EXERCISE DIRECTIONS
Could the data below please be reproduced word for word, without the pictures?

RECORDS PROVIDED
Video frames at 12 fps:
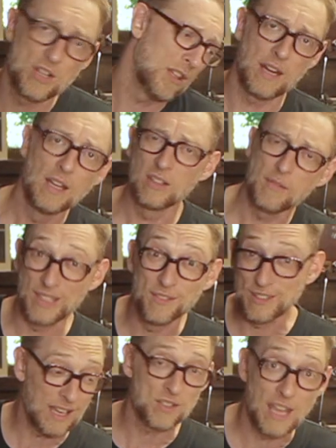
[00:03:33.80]
um,
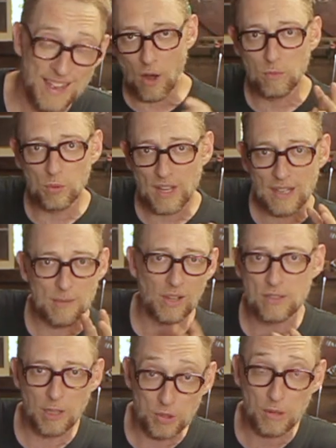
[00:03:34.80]
also, I'll let you know that
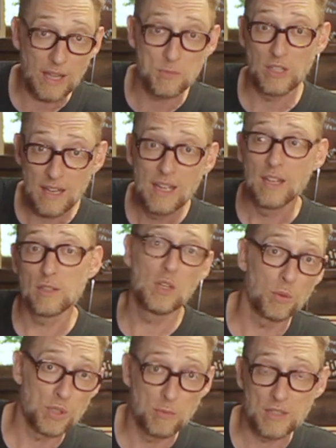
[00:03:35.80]
any of the downloads you need, all
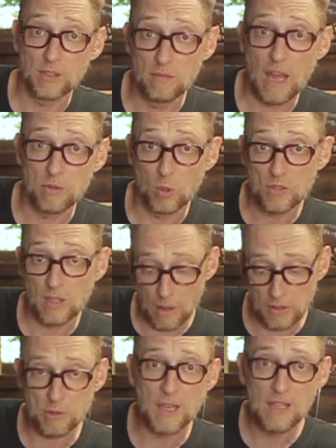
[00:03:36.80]
the information is in the
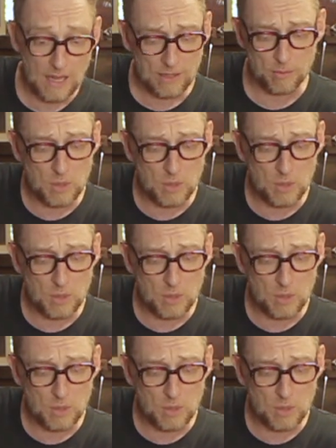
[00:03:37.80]
video description.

SOLVED EXERCISE
Video frames at 12 fps:
[00:03:33.80]
um,
[00:03:34.80]
also, I'll let you know that
[00:03:35.80]
any of the downloads you need, all
[00:03:36.80]
the information is in the
[00:03:37.80]
video description.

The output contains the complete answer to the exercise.